Adapun kapal yang ketiga bernama Safinah, yang artinya kapal. Ini kita sudah pernah bertemu dalam Seri ini sebelumnya. Sebuah perlambang dari Hadits Nabi Muhammad SAW. Bahwa kita ini hidup bermasyarakat dan bernegara ibarat hidup dalam sebuah safinah, kapal. Masing-masing anggota masyarakat dan negara menempati strata tersendiri dan tatacara yang harus ditaati bersama. Yang tinggal di ruang bawah jika ingin membersihkan ruangannya harus ke atas ke geladak mengambil air. Kalau yang bersangkutan melanggar tatacara itu, karena ingin cepat, lalu membuat terobosan melubangi dinding kapal, maka orang seputarnya harus mencegah. Dengan mencegah itu orang yang mencegah, orang yang dicegah dan seluruh penumpang dan awak kapal termasuk kapal sendiri akan terhindar dari musibah tenggelam.
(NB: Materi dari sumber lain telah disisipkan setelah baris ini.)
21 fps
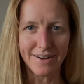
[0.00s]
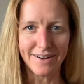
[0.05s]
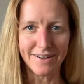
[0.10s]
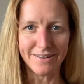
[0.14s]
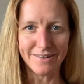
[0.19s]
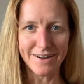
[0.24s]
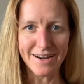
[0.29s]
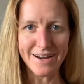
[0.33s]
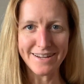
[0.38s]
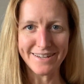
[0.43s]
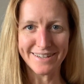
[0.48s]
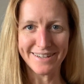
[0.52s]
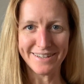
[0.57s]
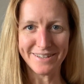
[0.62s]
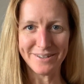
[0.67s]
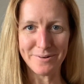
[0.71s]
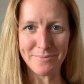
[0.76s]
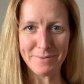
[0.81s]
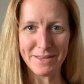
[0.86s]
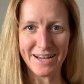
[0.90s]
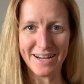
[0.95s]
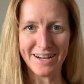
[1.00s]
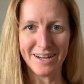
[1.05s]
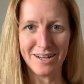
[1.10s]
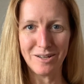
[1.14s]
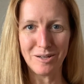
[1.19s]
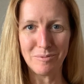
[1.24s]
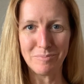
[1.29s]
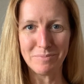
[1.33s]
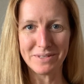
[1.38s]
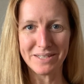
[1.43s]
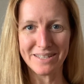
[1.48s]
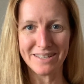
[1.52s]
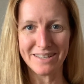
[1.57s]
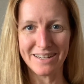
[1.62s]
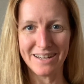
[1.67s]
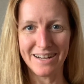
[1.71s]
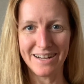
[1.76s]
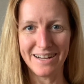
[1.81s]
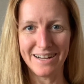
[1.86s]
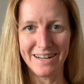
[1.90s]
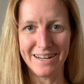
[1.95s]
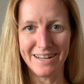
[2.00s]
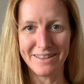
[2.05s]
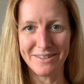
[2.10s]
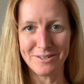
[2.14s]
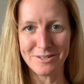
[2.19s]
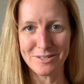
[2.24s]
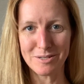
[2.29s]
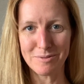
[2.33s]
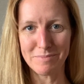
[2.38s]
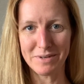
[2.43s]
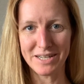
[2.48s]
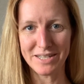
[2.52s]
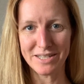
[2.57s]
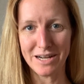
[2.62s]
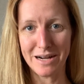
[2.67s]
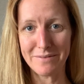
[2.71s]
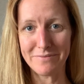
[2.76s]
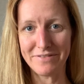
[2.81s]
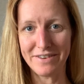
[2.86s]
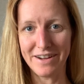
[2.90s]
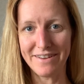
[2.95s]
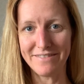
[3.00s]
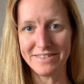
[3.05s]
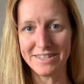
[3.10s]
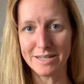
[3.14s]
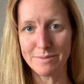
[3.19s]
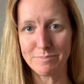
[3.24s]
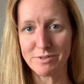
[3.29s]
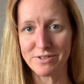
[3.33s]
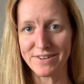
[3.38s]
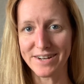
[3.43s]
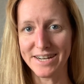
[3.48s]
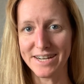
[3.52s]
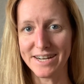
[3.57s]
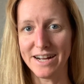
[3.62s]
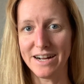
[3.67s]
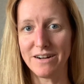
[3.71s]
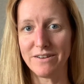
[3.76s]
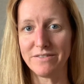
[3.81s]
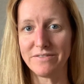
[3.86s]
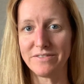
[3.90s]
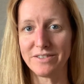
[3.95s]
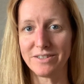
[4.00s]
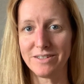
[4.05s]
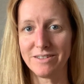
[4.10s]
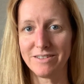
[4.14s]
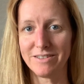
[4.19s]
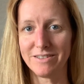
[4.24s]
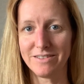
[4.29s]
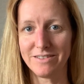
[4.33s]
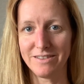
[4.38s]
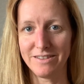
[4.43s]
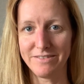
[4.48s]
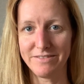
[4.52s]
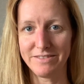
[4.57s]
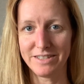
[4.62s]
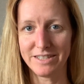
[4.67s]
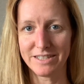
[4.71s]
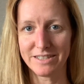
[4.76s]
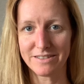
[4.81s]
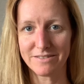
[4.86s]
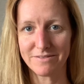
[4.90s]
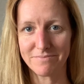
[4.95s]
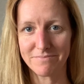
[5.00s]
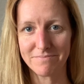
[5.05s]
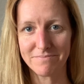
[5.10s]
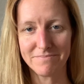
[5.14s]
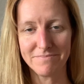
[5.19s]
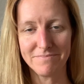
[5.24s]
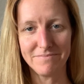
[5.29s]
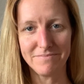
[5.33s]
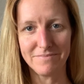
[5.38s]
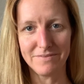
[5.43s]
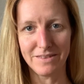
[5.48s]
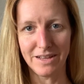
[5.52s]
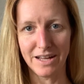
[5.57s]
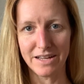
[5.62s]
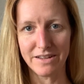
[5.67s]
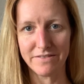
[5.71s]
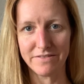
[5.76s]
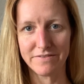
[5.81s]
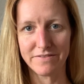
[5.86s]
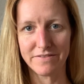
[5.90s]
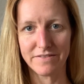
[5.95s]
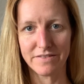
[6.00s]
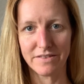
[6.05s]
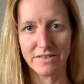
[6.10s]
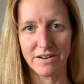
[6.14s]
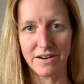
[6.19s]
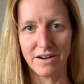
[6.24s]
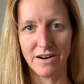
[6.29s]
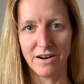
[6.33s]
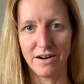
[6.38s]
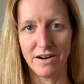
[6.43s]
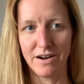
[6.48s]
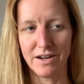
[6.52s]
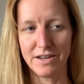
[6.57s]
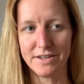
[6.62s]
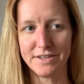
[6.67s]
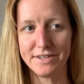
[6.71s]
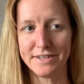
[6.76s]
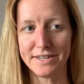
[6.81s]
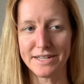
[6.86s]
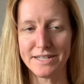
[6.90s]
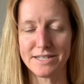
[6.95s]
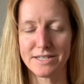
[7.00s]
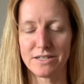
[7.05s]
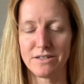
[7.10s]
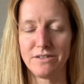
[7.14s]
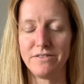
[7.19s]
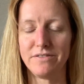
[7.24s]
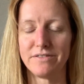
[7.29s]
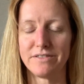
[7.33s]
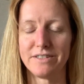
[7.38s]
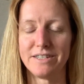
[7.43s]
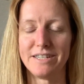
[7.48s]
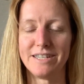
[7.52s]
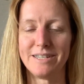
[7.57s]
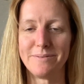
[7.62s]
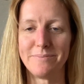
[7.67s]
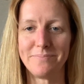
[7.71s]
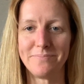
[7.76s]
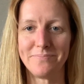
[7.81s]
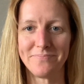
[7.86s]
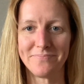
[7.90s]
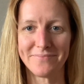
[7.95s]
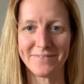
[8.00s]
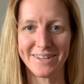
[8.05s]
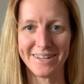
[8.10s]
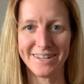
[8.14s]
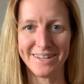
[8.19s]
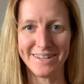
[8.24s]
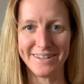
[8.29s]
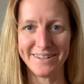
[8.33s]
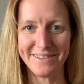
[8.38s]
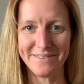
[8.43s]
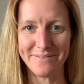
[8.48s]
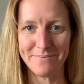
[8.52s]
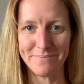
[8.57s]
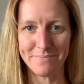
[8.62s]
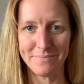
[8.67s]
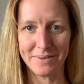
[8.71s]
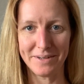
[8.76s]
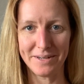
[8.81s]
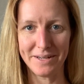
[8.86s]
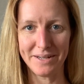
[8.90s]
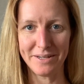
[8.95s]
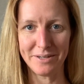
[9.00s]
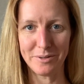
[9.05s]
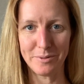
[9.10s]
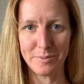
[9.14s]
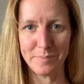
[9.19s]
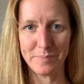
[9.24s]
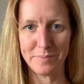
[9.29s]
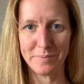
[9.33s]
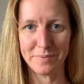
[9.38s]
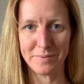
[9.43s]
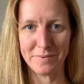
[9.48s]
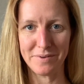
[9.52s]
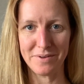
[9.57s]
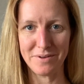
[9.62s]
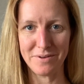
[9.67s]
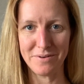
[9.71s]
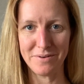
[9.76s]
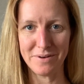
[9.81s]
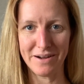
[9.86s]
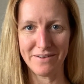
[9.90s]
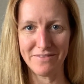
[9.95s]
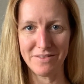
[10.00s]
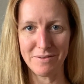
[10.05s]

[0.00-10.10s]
All right, I hope that helped. Those are my top 5 tips right now for living life on Disulfiram. I hope you have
Captain Bligh memakai manajemen gaya otoriter, sangat mementingkan organisasi, tidak manusiawi, mengabaikan orang. Kontrol sangat ketat, karena ia mempunyai asumsi bahwa orang itu pada dasarnya tidak dapat dipercaya dalam hal bekerja. Manusia itu, menurut persepsi Captain Bligh, senantiasa akan menghindarkan diri dari pekerjaan yang ditugaskan kepadanya, apabila orang itu mempunyai kesempatan untuk menghindar. Akibatnya anak kapal pada umumnya tidak senang dengan gaya
manajemen demikian itu. Akhirnya terjadi perebutan kekuasaan.
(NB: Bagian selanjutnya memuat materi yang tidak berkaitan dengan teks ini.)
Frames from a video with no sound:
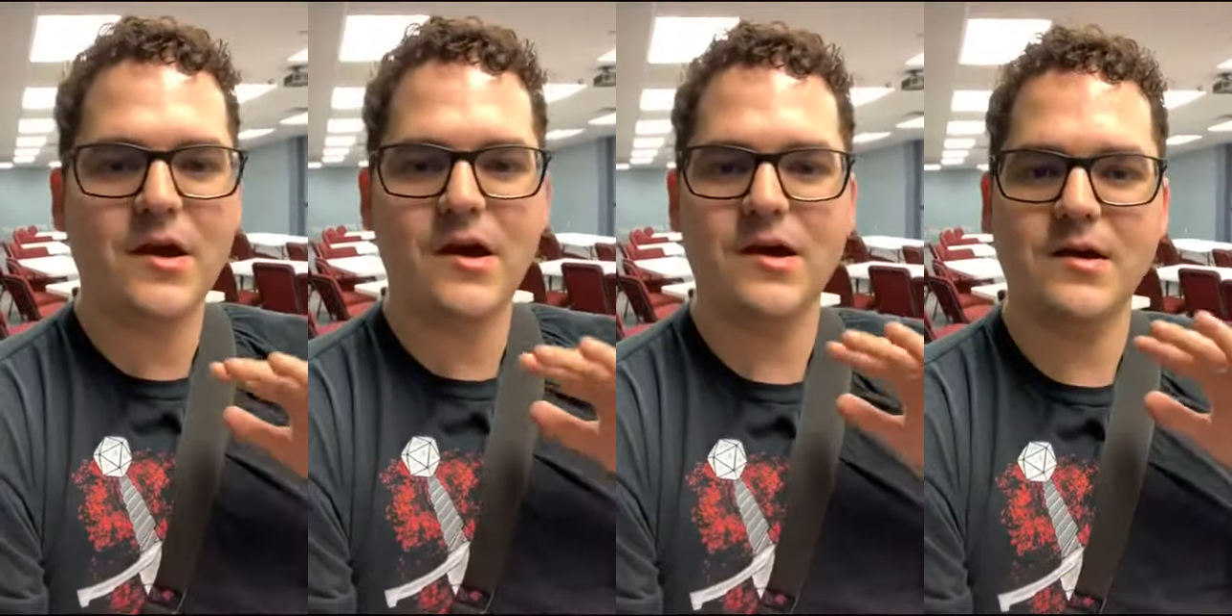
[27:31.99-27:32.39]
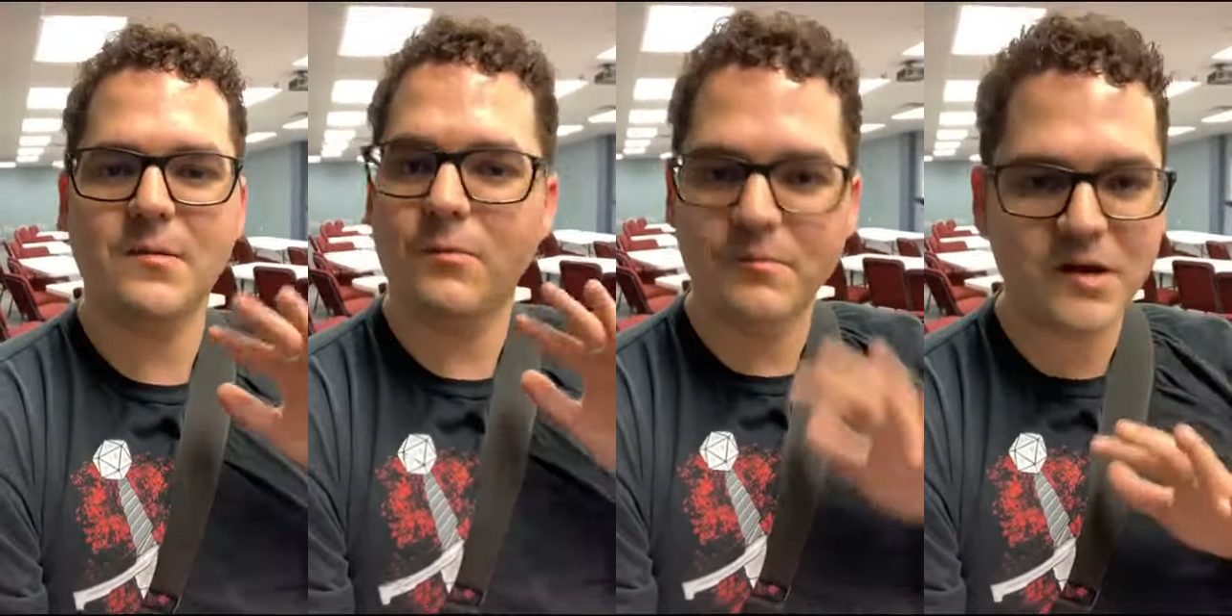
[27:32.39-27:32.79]

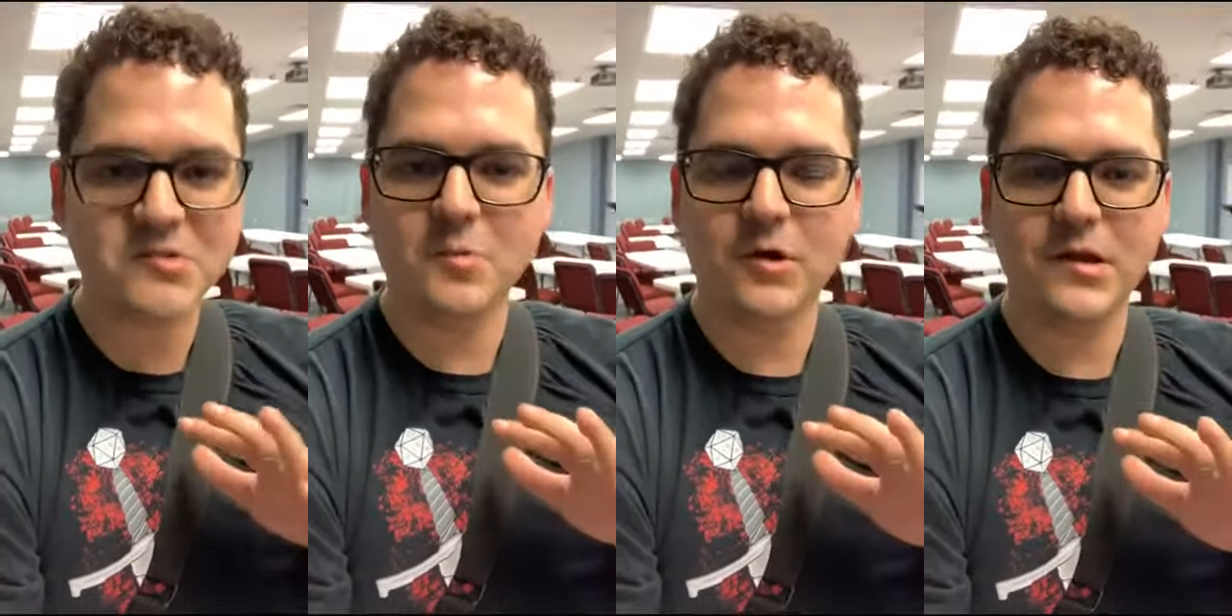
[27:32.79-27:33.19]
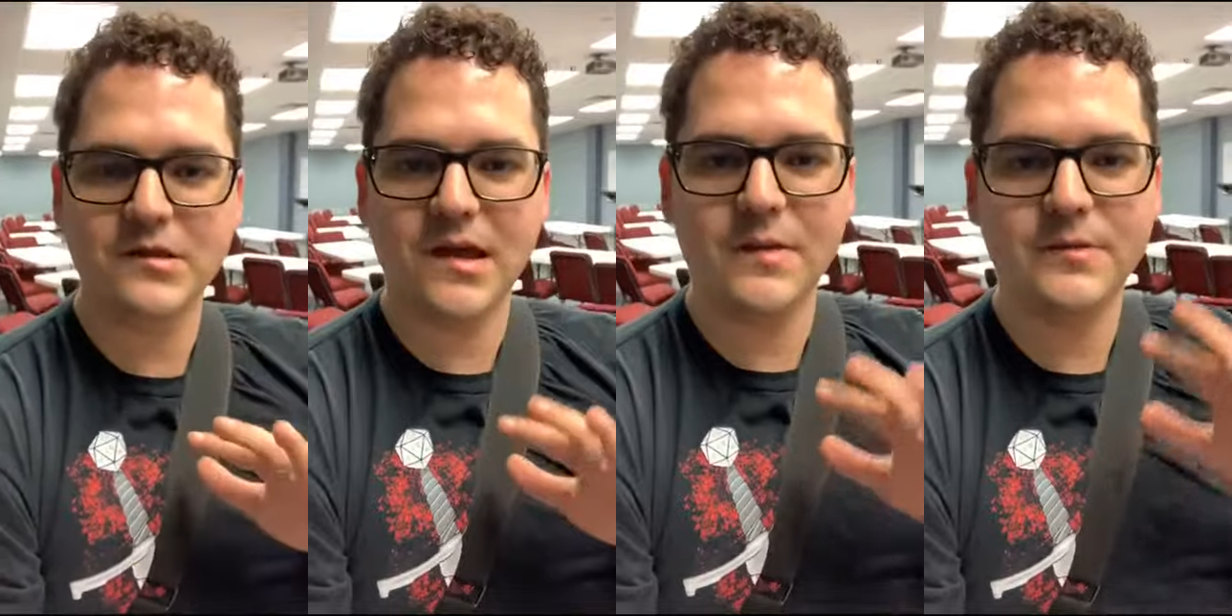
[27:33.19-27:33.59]
much more in
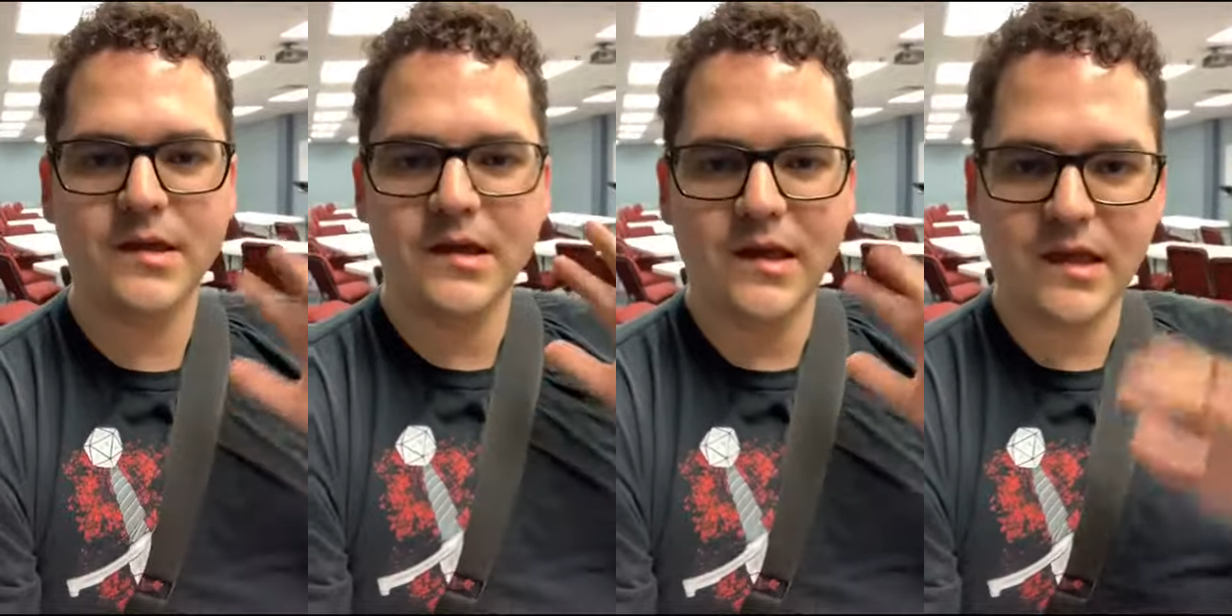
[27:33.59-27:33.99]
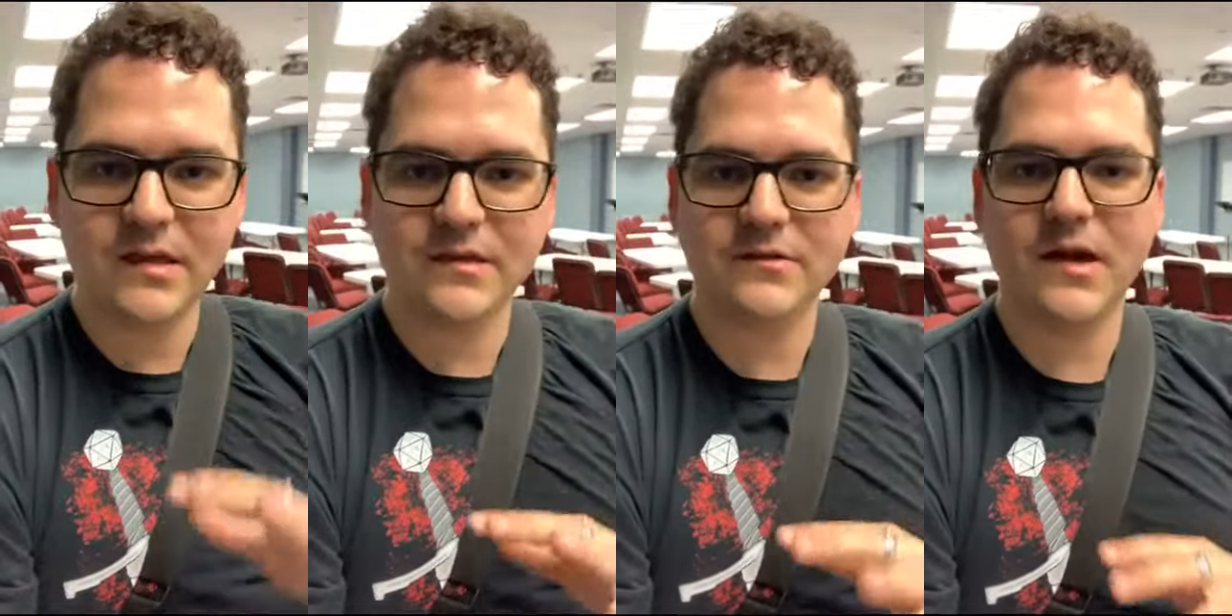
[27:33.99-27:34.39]
depth in this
Nakoda I Darasi' (ayah I Kukang) memakai manajemen yang bergaya sebaliknya dari gaya Captain Bligh. Lebih mementingkan orang ketimbang organisasi. Kontrol dilaksanakan dengan sangat longgar. Karena yang penting menurut I Darasi' ialah pappijo'jo', directing istilah canggihnya. Nakoda ini berasumsi bahwa semua manusia dapat dipercaya, karena pada dasarnya orang itu suka bekerja. Ia mendidik agar anak buahnya menjadi profesional dan kreatif. Ia membuat pembagian kerja dan tiap unit bertanggung jawab atas unitnya, masing-masing bekerja sesuai dengan ketentuan tidak tumpang tindih. Namun akibat kreativitas seorang anak kapal yang menancapkan linggis pada lunas perahu yang tidak berwawasan lingkungan, mengakibatkan kapal bocor dan tenggelam.
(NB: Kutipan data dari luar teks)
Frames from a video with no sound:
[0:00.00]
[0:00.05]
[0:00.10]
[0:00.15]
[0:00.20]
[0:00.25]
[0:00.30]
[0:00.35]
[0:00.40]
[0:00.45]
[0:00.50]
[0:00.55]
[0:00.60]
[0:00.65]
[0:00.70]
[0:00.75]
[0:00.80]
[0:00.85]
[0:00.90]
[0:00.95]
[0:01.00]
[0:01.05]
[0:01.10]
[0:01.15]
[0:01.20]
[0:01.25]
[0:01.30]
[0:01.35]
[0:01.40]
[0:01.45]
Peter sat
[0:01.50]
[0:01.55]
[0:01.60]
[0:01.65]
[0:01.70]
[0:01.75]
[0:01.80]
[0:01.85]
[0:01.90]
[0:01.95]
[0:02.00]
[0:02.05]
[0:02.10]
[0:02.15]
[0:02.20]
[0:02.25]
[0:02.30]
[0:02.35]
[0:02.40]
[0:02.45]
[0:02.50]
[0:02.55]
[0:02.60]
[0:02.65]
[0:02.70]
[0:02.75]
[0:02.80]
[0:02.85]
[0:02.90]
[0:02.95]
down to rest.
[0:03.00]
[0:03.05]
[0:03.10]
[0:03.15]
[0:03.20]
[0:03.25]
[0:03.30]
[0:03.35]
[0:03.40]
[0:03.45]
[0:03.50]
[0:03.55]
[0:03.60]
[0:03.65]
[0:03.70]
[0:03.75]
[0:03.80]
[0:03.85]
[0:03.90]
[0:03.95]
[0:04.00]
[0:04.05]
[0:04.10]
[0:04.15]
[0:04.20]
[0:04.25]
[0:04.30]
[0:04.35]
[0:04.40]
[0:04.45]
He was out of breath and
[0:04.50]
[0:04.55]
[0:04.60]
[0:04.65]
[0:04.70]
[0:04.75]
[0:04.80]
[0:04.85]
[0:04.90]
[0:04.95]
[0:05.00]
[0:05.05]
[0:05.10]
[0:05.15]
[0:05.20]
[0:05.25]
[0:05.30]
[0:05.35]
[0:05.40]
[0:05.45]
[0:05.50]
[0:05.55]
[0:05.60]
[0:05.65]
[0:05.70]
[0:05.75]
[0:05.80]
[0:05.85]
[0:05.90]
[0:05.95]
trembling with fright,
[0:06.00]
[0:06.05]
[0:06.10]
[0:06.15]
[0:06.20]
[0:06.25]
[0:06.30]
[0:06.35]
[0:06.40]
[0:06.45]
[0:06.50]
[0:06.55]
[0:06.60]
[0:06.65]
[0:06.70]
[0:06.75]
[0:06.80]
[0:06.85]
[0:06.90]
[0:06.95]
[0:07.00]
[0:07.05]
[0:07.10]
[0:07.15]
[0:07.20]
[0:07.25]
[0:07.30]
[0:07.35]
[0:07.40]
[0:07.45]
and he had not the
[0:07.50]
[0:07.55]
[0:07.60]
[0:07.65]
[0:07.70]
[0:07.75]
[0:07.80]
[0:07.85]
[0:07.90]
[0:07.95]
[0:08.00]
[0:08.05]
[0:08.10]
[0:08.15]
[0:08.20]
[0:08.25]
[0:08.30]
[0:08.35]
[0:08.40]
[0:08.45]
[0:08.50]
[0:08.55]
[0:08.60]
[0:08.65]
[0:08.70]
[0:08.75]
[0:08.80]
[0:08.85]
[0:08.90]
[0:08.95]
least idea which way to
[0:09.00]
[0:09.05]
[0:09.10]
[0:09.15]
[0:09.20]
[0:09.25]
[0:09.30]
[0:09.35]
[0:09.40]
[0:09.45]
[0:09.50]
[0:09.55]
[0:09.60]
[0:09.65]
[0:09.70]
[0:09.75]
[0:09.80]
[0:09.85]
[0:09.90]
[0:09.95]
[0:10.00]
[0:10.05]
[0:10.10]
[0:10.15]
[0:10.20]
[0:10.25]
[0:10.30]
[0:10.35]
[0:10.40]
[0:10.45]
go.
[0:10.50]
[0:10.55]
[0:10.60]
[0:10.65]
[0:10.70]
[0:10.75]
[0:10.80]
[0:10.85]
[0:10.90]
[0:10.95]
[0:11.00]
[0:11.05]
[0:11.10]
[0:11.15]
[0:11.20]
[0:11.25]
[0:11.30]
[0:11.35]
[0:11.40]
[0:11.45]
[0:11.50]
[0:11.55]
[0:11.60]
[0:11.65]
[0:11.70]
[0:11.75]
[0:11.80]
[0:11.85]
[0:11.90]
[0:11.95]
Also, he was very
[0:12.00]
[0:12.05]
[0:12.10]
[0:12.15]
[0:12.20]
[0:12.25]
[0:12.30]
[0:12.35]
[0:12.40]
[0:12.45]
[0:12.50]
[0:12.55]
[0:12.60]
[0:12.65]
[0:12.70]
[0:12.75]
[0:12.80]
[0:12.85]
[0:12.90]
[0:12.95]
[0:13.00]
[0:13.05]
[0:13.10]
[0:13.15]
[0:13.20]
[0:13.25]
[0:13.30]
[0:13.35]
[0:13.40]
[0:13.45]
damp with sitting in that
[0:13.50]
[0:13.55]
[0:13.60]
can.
Adapun pada kapal yang ketiga, safinah dalam Hadits Nabi itu, gaya manajemen yang diaplikasikan tidak otoriter, bukan one man show dengan kontrol yang ketat, namun bukan pula manajemen dengan kontrol yang longgar. Bukan manajemen yang bobotnya pada organisasi dengan mengabaikan martabat manusia, bukan pula manajemen yang sangat berorientasi pada kemanusiaan dengan mengabaikan kesehatan organisasi. Gaya manajemen dalam kapal yang ketiga ini tidak berorientasi secara parsial. Melainkan berorientasi secara utuh, mementingkan keselamatan wadah, keselamatan dan tujuan organisasi, serta keselamatan manusianya. Kontrol yang diterapkan adalah Built In Control System. Sistem saling kontrol di antara anggota masyarakat, amar ma'ruf nahie mungkar, menyuruh berbuat bijaksana, mencegah berbuat keliru.

Ada dua lembaga yang dapat berperan aktif dan efektif dalam hal amar ma'ruf nahie mungkar, atau kontrol sosial ini. Yaitu lembaga da'wah dan pers. Gubernur yang baru tampaknya memulai gebrakannya dengan penertiban dalam tubuh birokrat di provinsi ini. Dengan partisipasi lembaga da'wah dan pers dalam kontrol sosial dapat mempermudah Gubernur dalam gebrakannya itu. Mudah-mudahan berhasil, insyaAllah. WaLlahu a'lamu bishshawab.